### RECORDS FOR THIS TASK ###

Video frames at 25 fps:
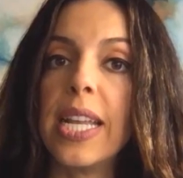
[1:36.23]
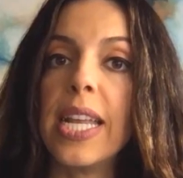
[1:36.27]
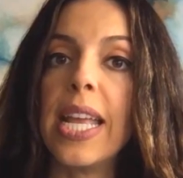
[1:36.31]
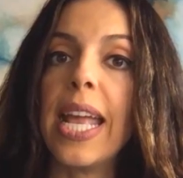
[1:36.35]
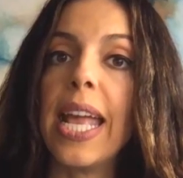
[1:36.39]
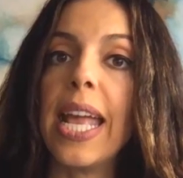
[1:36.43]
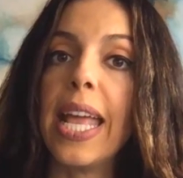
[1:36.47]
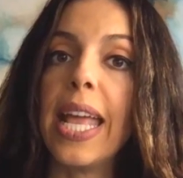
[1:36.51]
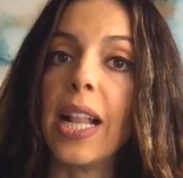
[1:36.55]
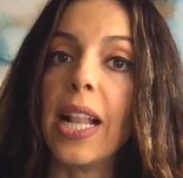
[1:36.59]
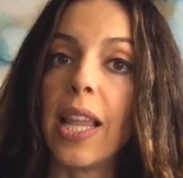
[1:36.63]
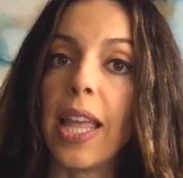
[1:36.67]

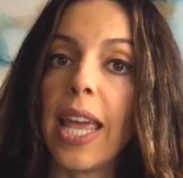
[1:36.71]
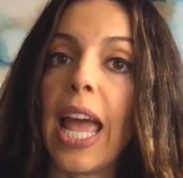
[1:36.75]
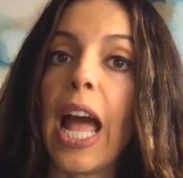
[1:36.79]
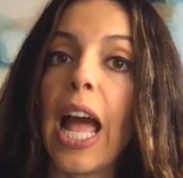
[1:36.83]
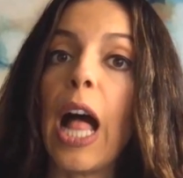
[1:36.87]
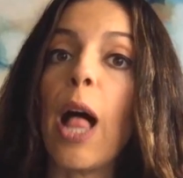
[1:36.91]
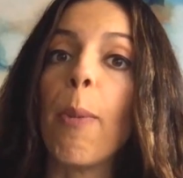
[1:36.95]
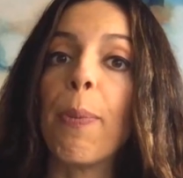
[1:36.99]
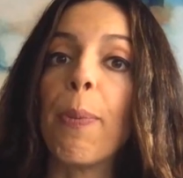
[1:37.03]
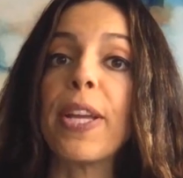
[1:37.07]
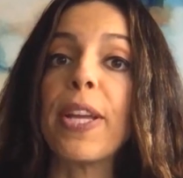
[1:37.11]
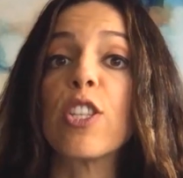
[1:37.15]
in
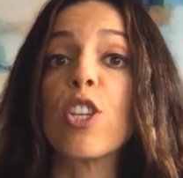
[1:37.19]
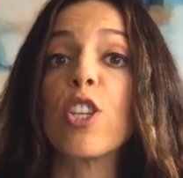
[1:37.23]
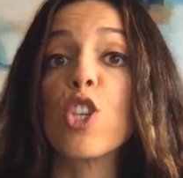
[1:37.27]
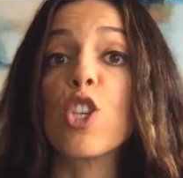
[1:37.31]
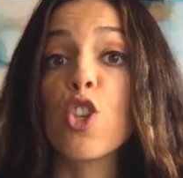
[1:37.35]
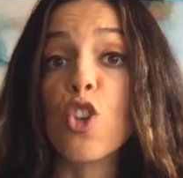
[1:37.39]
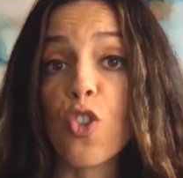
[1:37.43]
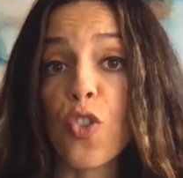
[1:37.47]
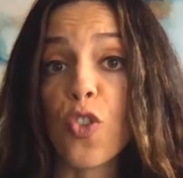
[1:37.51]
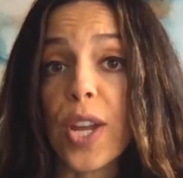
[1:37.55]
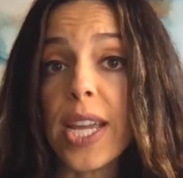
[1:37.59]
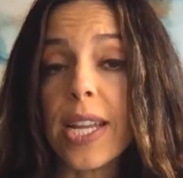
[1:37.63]
Italy helping
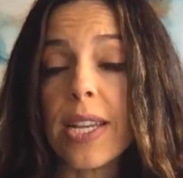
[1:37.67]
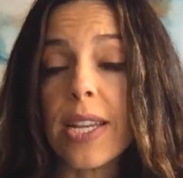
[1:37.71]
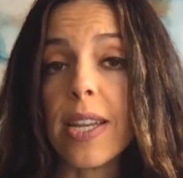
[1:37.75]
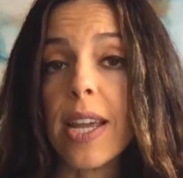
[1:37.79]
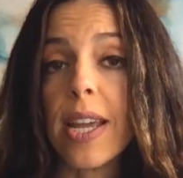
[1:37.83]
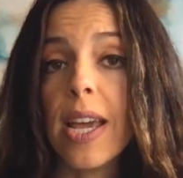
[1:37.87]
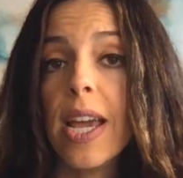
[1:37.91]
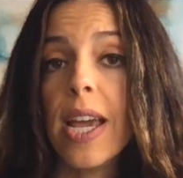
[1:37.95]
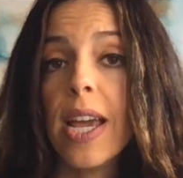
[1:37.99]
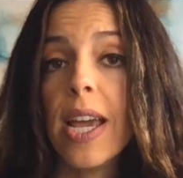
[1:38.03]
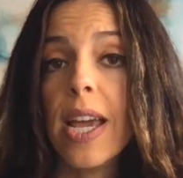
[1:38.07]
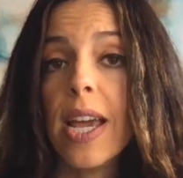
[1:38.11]
to
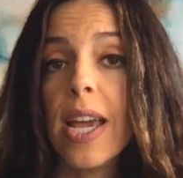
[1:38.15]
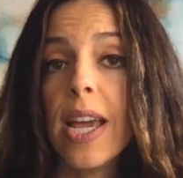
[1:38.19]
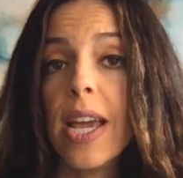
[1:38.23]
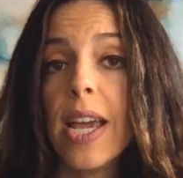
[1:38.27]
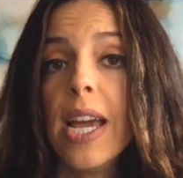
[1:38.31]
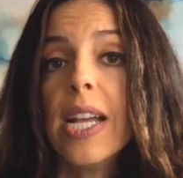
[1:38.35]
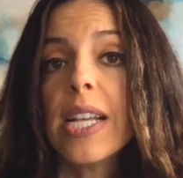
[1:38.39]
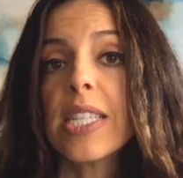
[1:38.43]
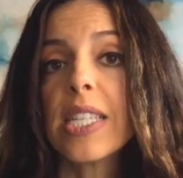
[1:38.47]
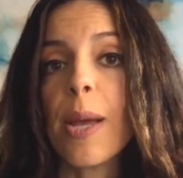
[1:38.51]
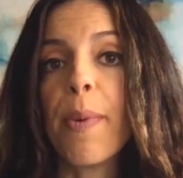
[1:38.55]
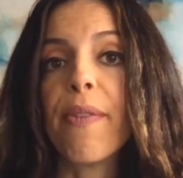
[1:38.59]
treat
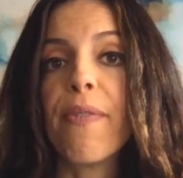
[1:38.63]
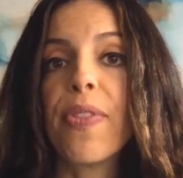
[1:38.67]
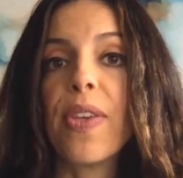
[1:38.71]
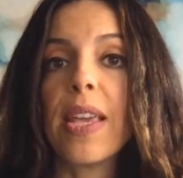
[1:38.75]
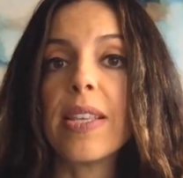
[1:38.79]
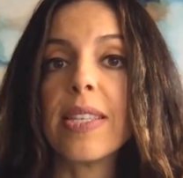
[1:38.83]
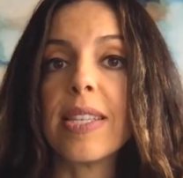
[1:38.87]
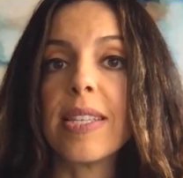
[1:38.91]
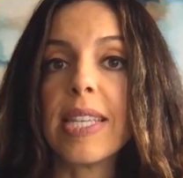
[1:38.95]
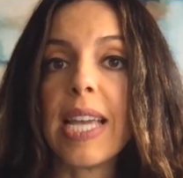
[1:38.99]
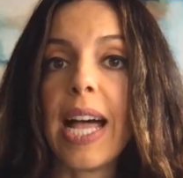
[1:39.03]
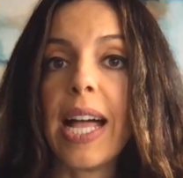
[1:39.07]
some of
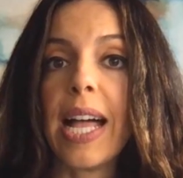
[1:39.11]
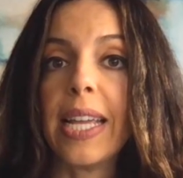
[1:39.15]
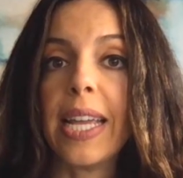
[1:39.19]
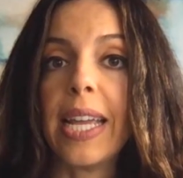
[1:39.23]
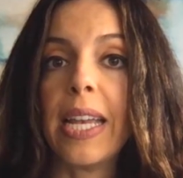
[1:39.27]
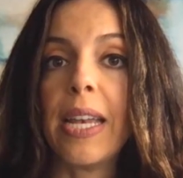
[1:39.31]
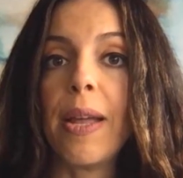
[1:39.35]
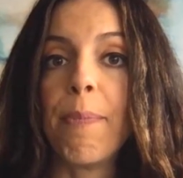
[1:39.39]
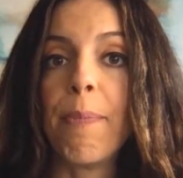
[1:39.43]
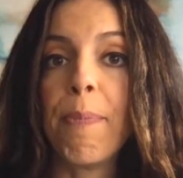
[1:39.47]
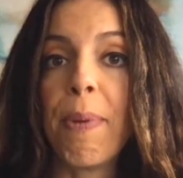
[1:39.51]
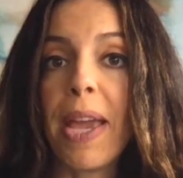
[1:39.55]
these
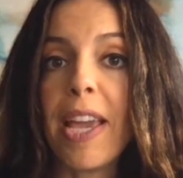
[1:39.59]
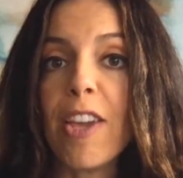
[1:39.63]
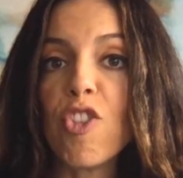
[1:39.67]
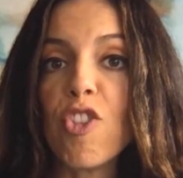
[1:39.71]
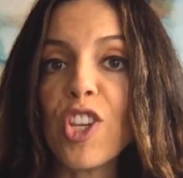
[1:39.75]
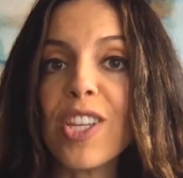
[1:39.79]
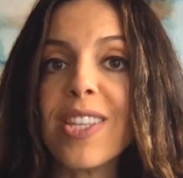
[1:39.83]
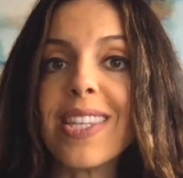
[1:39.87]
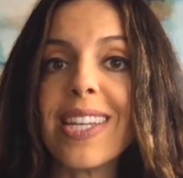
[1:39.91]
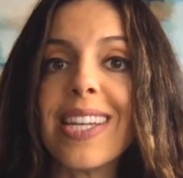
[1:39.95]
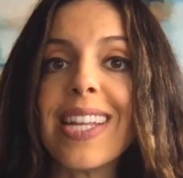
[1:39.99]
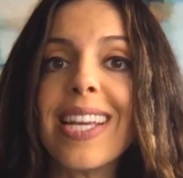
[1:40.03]
Italian
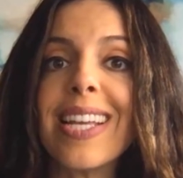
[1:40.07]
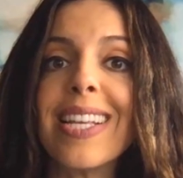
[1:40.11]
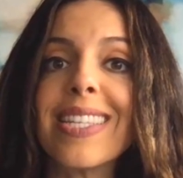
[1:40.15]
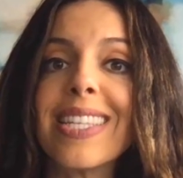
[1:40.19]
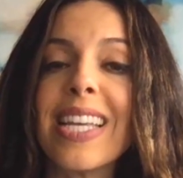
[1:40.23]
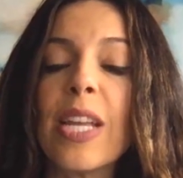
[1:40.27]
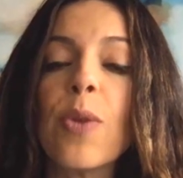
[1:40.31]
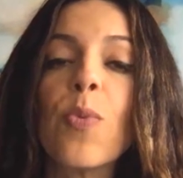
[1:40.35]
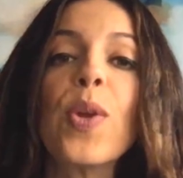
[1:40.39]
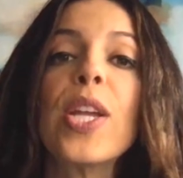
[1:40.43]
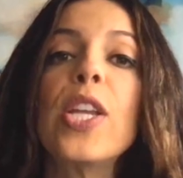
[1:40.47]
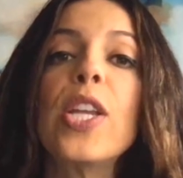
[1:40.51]
patients. And
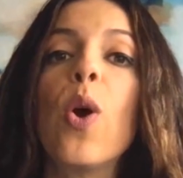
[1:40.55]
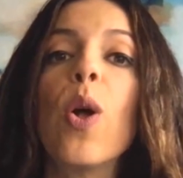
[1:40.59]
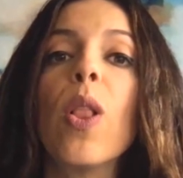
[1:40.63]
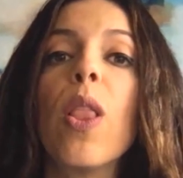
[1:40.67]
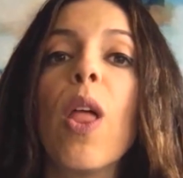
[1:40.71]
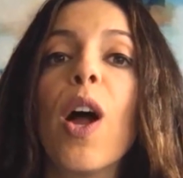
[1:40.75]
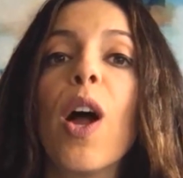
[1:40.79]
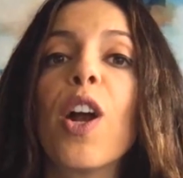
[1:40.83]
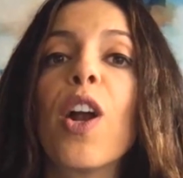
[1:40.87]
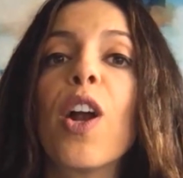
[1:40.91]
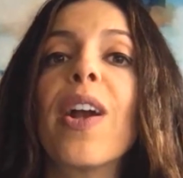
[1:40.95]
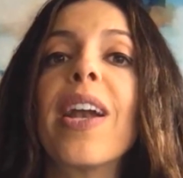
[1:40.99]
he said, we
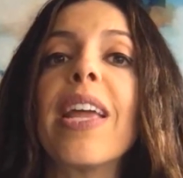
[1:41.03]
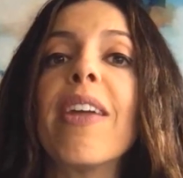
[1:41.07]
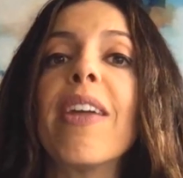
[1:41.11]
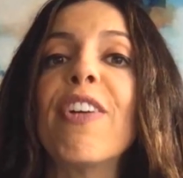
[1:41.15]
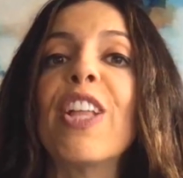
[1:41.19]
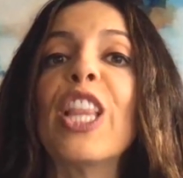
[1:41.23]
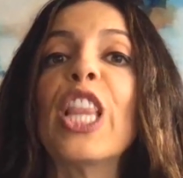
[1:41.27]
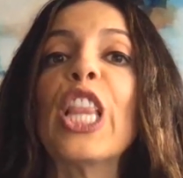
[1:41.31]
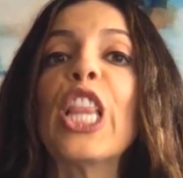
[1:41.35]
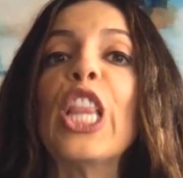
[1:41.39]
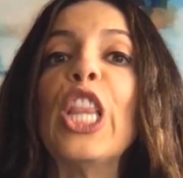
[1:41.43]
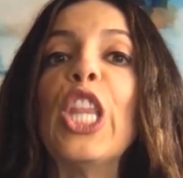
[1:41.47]
no longer
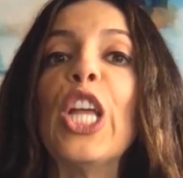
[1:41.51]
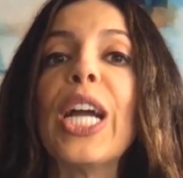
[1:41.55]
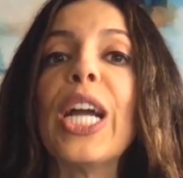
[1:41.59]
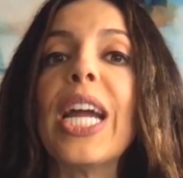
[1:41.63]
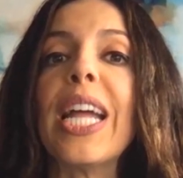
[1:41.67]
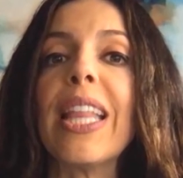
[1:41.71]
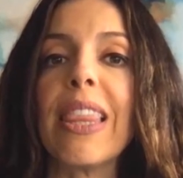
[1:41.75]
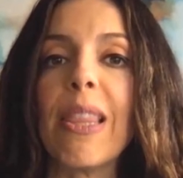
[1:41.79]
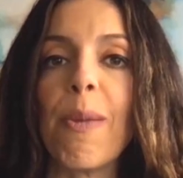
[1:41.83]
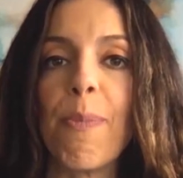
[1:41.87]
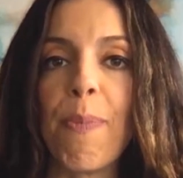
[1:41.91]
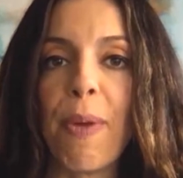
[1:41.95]
even
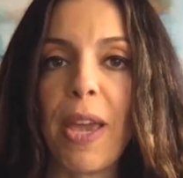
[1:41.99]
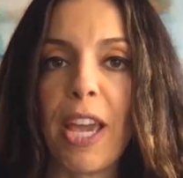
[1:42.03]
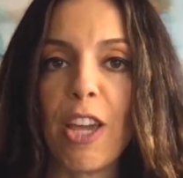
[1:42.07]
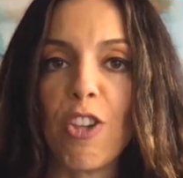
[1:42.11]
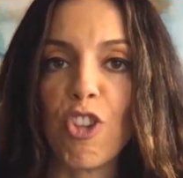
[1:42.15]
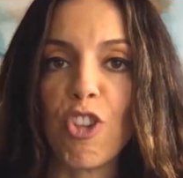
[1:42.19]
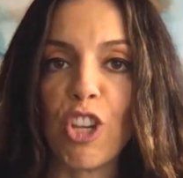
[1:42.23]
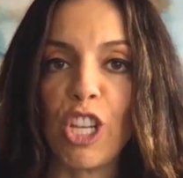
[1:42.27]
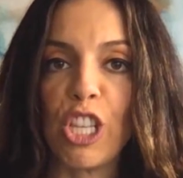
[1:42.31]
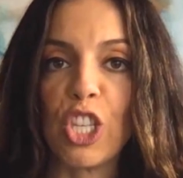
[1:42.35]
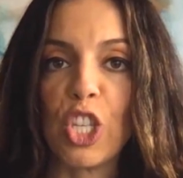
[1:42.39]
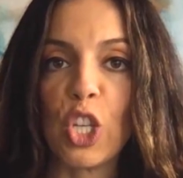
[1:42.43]
look at the
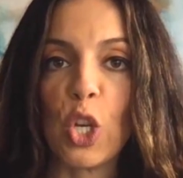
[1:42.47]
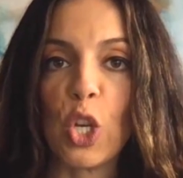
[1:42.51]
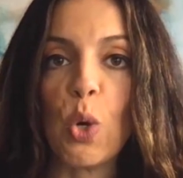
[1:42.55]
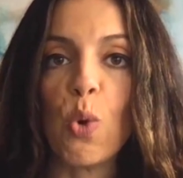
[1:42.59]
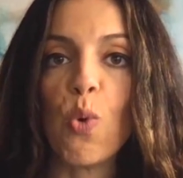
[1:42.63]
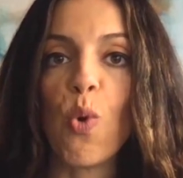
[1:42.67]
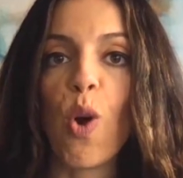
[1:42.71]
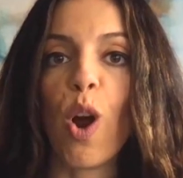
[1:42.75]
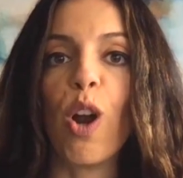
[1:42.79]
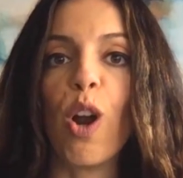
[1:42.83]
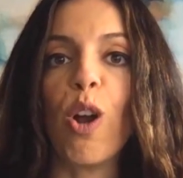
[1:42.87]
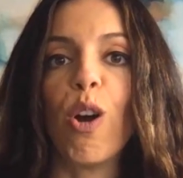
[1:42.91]
patients
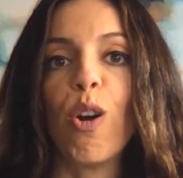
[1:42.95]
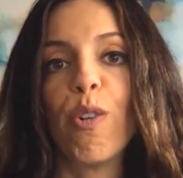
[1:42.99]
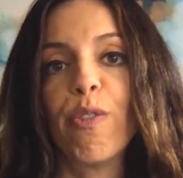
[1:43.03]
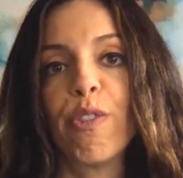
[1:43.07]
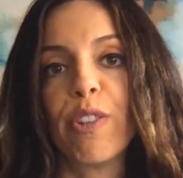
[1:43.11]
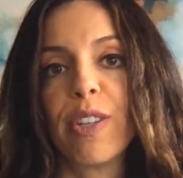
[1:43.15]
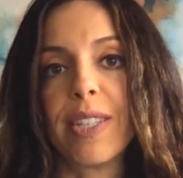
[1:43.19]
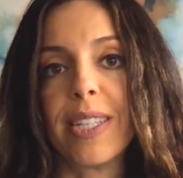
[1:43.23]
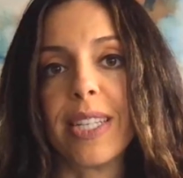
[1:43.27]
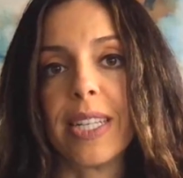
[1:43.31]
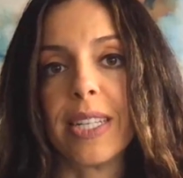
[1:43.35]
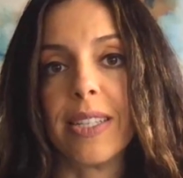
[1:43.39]
who are over
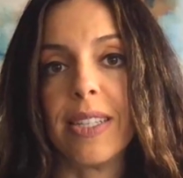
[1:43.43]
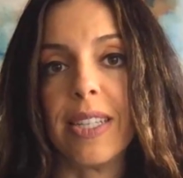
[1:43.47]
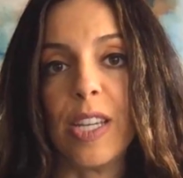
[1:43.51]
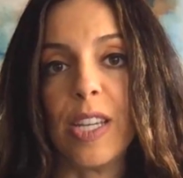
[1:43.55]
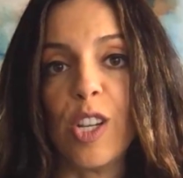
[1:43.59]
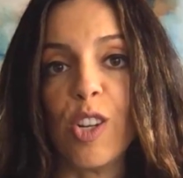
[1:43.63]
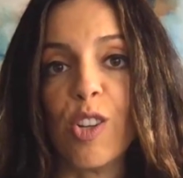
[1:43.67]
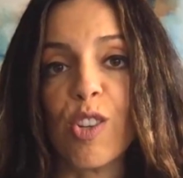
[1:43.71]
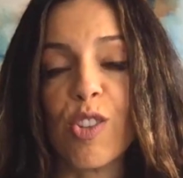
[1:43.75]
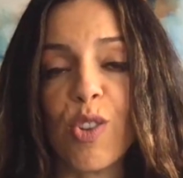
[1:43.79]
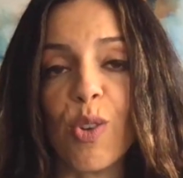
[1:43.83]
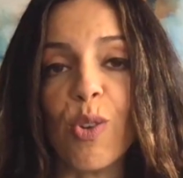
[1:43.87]
60
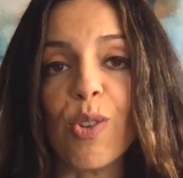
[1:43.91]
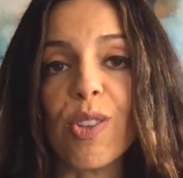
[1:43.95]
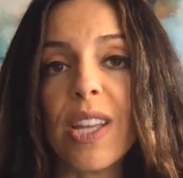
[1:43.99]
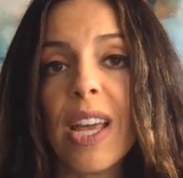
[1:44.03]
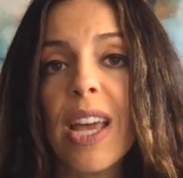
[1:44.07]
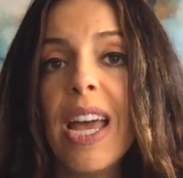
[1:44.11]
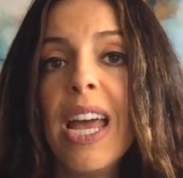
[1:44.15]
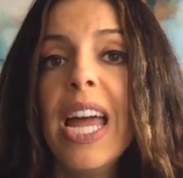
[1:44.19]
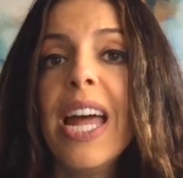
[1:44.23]
years old.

###

▶ _DESCRIPTION OF THE TASK_
From the first line to the last, repeat the records above exactly, leaving out the pictures.

▶ _RESULT FOR THIS TASK_
Video frames at 25 fps:
[1:36.23]
[1:36.27]
[1:36.31]
[1:36.35]
[1:36.39]
[1:36.43]
[1:36.47]
[1:36.51]
[1:36.55]
[1:36.59]
[1:36.63]
[1:36.67]

[1:36.71]
[1:36.75]
[1:36.79]
[1:36.83]
[1:36.87]
[1:36.91]
[1:36.95]
[1:36.99]
[1:37.03]
[1:37.07]
[1:37.11]
[1:37.15]
in
[1:37.19]
[1:37.23]
[1:37.27]
[1:37.31]
[1:37.35]
[1:37.39]
[1:37.43]
[1:37.47]
[1:37.51]
[1:37.55]
[1:37.59]
[1:37.63]
Italy helping
[1:37.67]
[1:37.71]
[1:37.75]
[1:37.79]
[1:37.83]
[1:37.87]
[1:37.91]
[1:37.95]
[1:37.99]
[1:38.03]
[1:38.07]
[1:38.11]
to
[1:38.15]
[1:38.19]
[1:38.23]
[1:38.27]
[1:38.31]
[1:38.35]
[1:38.39]
[1:38.43]
[1:38.47]
[1:38.51]
[1:38.55]
[1:38.59]
treat
[1:38.63]
[1:38.67]
[1:38.71]
[1:38.75]
[1:38.79]
[1:38.83]
[1:38.87]
[1:38.91]
[1:38.95]
[1:38.99]
[1:39.03]
[1:39.07]
some of
[1:39.11]
[1:39.15]
[1:39.19]
[1:39.23]
[1:39.27]
[1:39.31]
[1:39.35]
[1:39.39]
[1:39.43]
[1:39.47]
[1:39.51]
[1:39.55]
these
[1:39.59]
[1:39.63]
[1:39.67]
[1:39.71]
[1:39.75]
[1:39.79]
[1:39.83]
[1:39.87]
[1:39.91]
[1:39.95]
[1:39.99]
[1:40.03]
Italian
[1:40.07]
[1:40.11]
[1:40.15]
[1:40.19]
[1:40.23]
[1:40.27]
[1:40.31]
[1:40.35]
[1:40.39]
[1:40.43]
[1:40.47]
[1:40.51]
patients. And
[1:40.55]
[1:40.59]
[1:40.63]
[1:40.67]
[1:40.71]
[1:40.75]
[1:40.79]
[1:40.83]
[1:40.87]
[1:40.91]
[1:40.95]
[1:40.99]
he said, we
[1:41.03]
[1:41.07]
[1:41.11]
[1:41.15]
[1:41.19]
[1:41.23]
[1:41.27]
[1:41.31]
[1:41.35]
[1:41.39]
[1:41.43]
[1:41.47]
no longer
[1:41.51]
[1:41.55]
[1:41.59]
[1:41.63]
[1:41.67]
[1:41.71]
[1:41.75]
[1:41.79]
[1:41.83]
[1:41.87]
[1:41.91]
[1:41.95]
even
[1:41.99]
[1:42.03]
[1:42.07]
[1:42.11]
[1:42.15]
[1:42.19]
[1:42.23]
[1:42.27]
[1:42.31]
[1:42.35]
[1:42.39]
[1:42.43]
look at the
[1:42.47]
[1:42.51]
[1:42.55]
[1:42.59]
[1:42.63]
[1:42.67]
[1:42.71]
[1:42.75]
[1:42.79]
[1:42.83]
[1:42.87]
[1:42.91]
patients
[1:42.95]
[1:42.99]
[1:43.03]
[1:43.07]
[1:43.11]
[1:43.15]
[1:43.19]
[1:43.23]
[1:43.27]
[1:43.31]
[1:43.35]
[1:43.39]
who are over
[1:43.43]
[1:43.47]
[1:43.51]
[1:43.55]
[1:43.59]
[1:43.63]
[1:43.67]
[1:43.71]
[1:43.75]
[1:43.79]
[1:43.83]
[1:43.87]
60
[1:43.91]
[1:43.95]
[1:43.99]
[1:44.03]
[1:44.07]
[1:44.11]
[1:44.15]
[1:44.19]
[1:44.23]
years old.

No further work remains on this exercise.